Up until now, we’d been hesitant to try a mask on Riley, thinking that he’d reject it and toss it on the ground. So, we enlisted the help of brother and Nanny-Poppi…
We are happy to report that our family back in the U.S. is managing to stay healthy, taking the necessary precautions, and managing to stay positive, as far as we can tell. We very much hope it stays that way.
A COVID family portrait…
After a bit of a rough start, Riley did surprisingly well. I think he lasted ten minutes before his first mask freak out. Little by little.
The bus bar in the neighborhood is locked up indefinitely, which I think affected Noe more than any of us. Seeing the big red bus he used to pass everyday to and from school all locked up sent a powerful message.
This alley is usually insane and all jammed up with tuk tuks, trucks, and motorbikes. These days, it’s a different story.
Glad I have my mask, or no takeaway Japanese bagels!

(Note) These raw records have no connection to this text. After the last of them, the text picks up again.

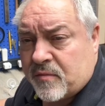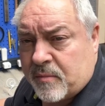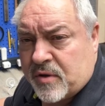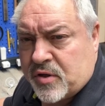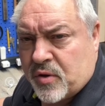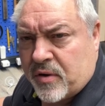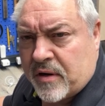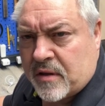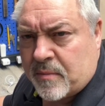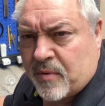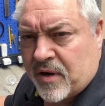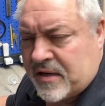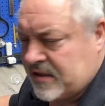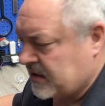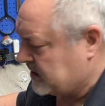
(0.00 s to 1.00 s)
majority of the
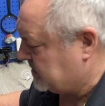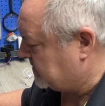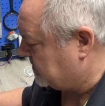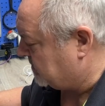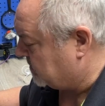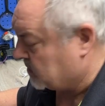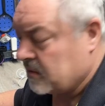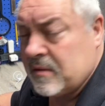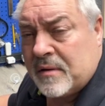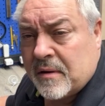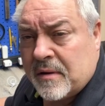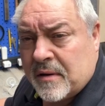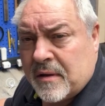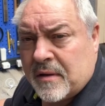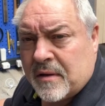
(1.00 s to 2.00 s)
projects or
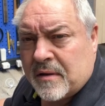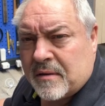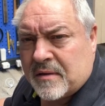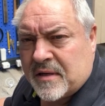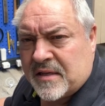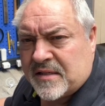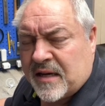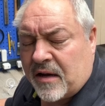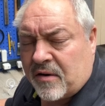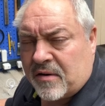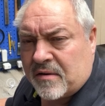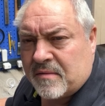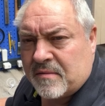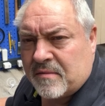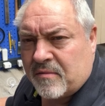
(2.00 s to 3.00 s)

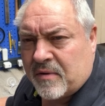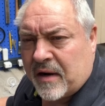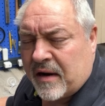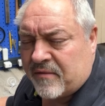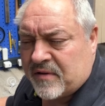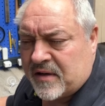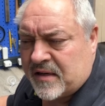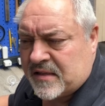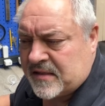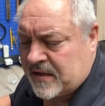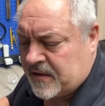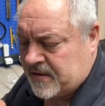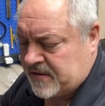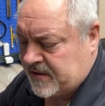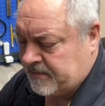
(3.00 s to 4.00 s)
desoldering when I have to
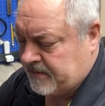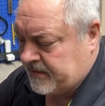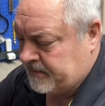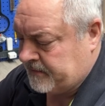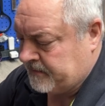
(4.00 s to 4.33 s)
desolder something.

Noe’s first fort. He was pretty stoked.
Watching a Marco Polo from family…and using every corner of the house to keep things fresh. Our boys always welcome a change of scenery.
Which brings us to beets.
I do love a good beef burger. But, several years ago, a friend introduced us to this beet burger recipe and it blew my mind.
I made these beet burgers a lot in Laos and always had some on hand in the freezer, but hadn’t made them here in Cambodia. What better time to make beet burgers with the ones you love than self-isolation. Kind of adds to the whole post-apocalyptic vibe.
The aftermath of some major beet carnage. I like my beet burgers bloody as hell.
The biggest surprise discovery of the week may have been how much Noe loves raw beets and beet juice. The kid can’t get enough of both. He’s like a beet vampire.
And here it is are in all its glory…
Incidentally, it was our first dinner at home with the four of us since moving into this house in early January.
Lori and I usually feed the boys and put them to sleep. Then have a nice, quiet dinner just the two of us. We used to all eat dinner out together multiple times a week here in Phnom Penh, but obviously this self-isolation thing has changed that.
It was nice to have an evening meal together, but with everything that’s going on, Lori and I still look forward to our quiet dinners for two.
And every Saturday, we still manage to do a date night at home. To mark the occasion, we’ll order delivery or take away from one of the nicer restaurants that wouldn’t otherwise have delivery, make a fancy drink, and watch a movie on the ol’ laptop.
Even in self-isolation with toddlers, we’ve discovered there’s still room for self-care.
At the end of March and two weeks into this new normal, we’re doing alright. We’re really hoping not much changes in that respect for us, the rest of Cambodia, and our loved ones back in the U.S. a month or two from now.